- [To do]:
For the entries below, return the line holding "[00:10:10.94 to 00:10:11.98]" together with all lines after it, unchanged, and leave every picture out.

━━━ Data to use

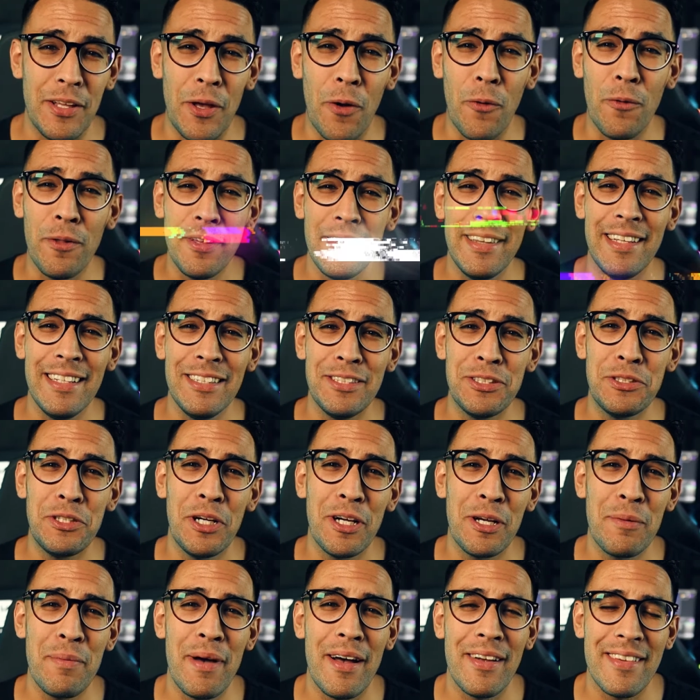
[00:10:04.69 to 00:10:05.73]
The only thing to
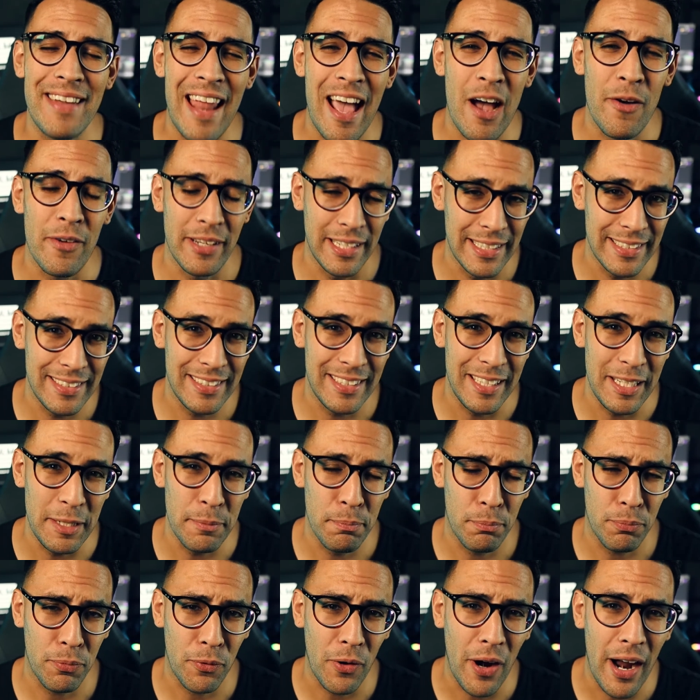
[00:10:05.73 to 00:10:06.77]
talk about now is
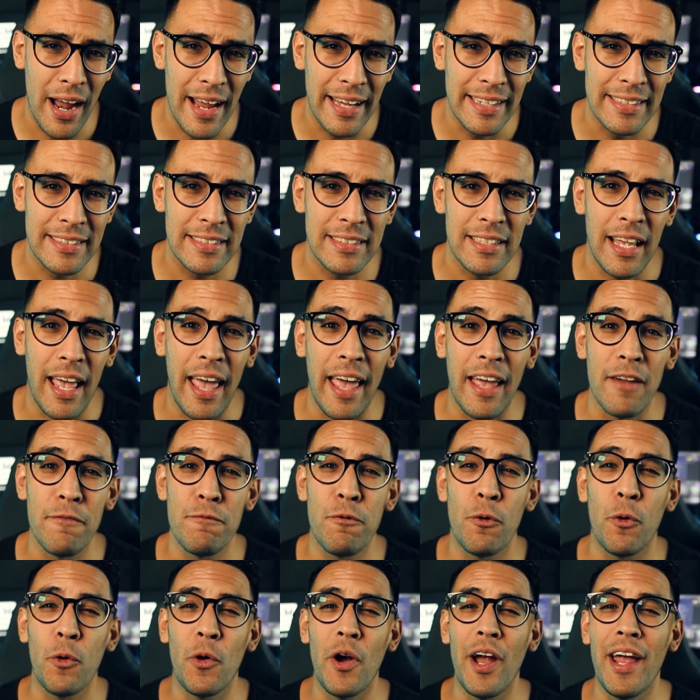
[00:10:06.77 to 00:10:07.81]
the price. And
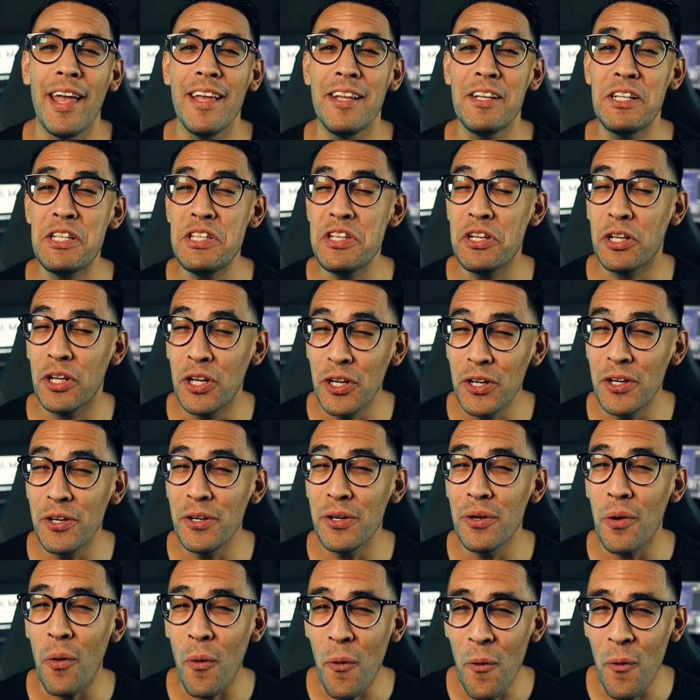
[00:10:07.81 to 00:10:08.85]
for a
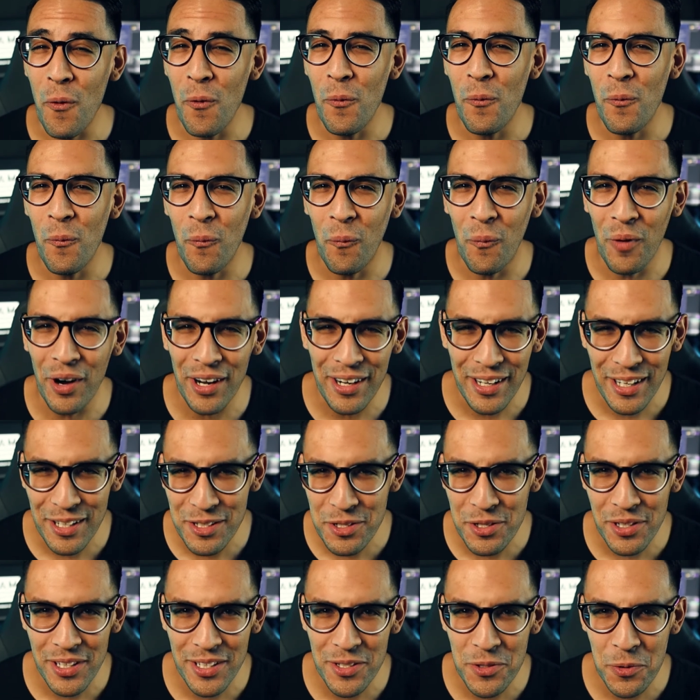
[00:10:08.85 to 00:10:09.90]
good old
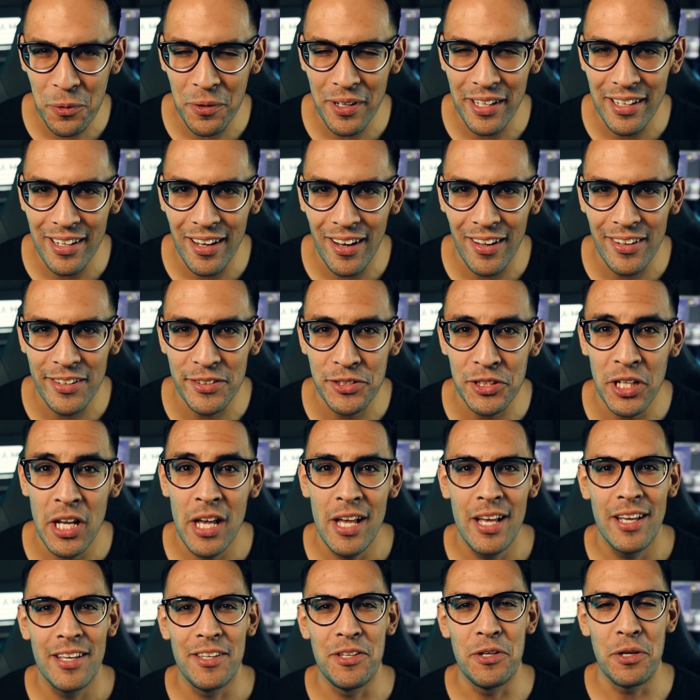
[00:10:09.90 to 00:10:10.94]
$120,
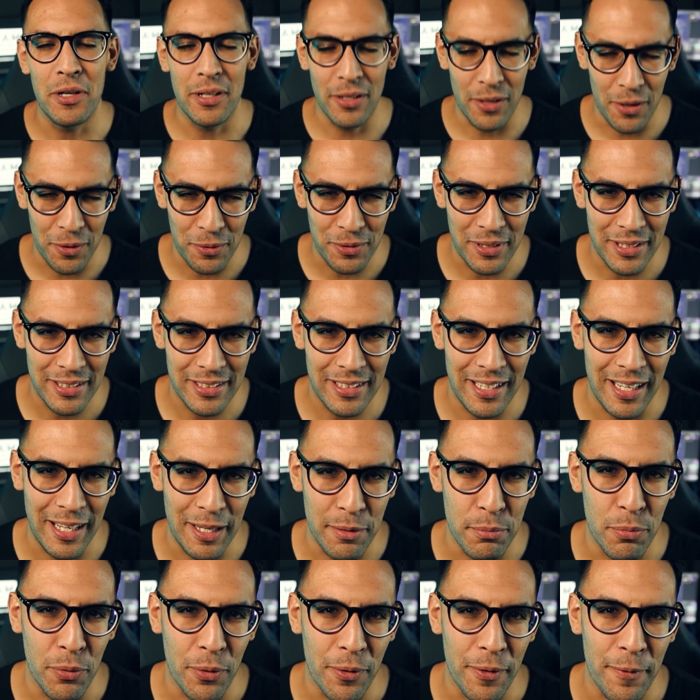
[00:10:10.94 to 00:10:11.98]
you can own this
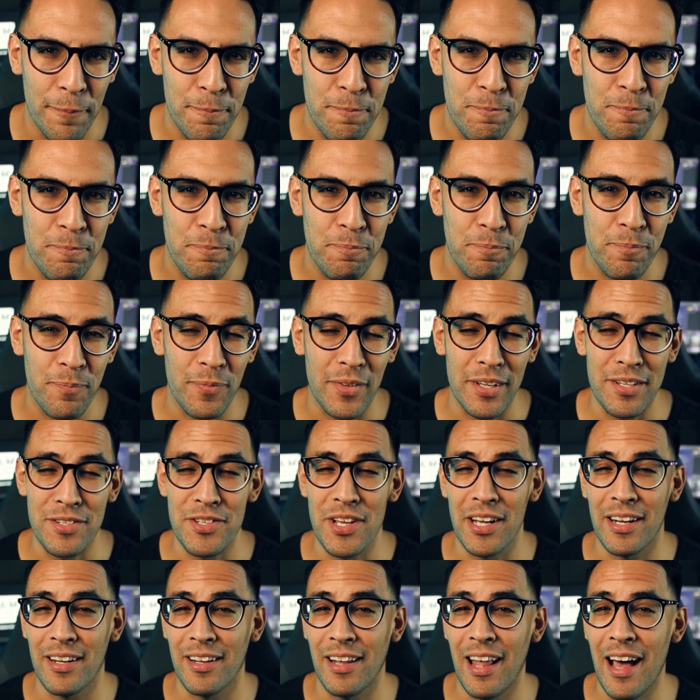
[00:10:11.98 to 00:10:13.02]
keyboard.
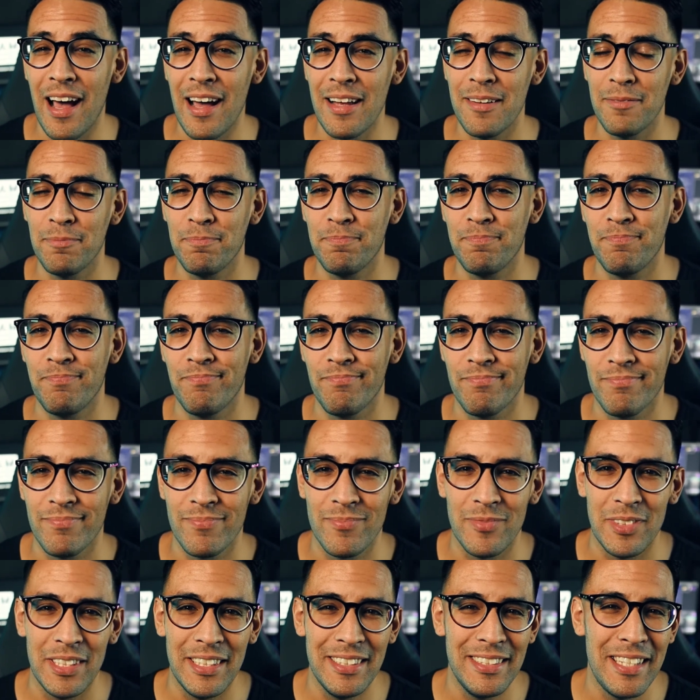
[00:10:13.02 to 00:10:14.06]
Is that a lot?
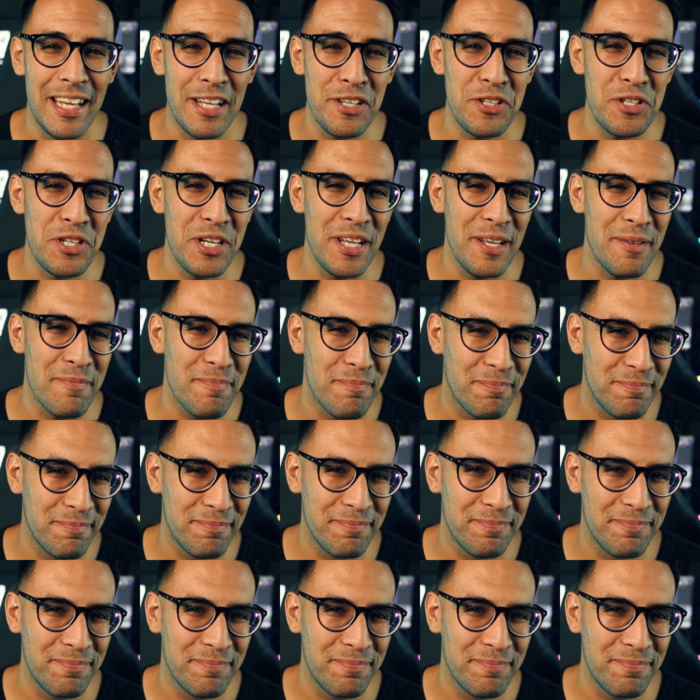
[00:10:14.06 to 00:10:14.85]
Is that cheap?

━━━━━━

- [Result of the exercise]:
[00:10:10.94 to 00:10:11.98]
you can own this
[00:10:11.98 to 00:10:13.02]
keyboard.
[00:10:13.02 to 00:10:14.06]
Is that a lot?
[00:10:14.06 to 00:10:14.85]
Is that cheap?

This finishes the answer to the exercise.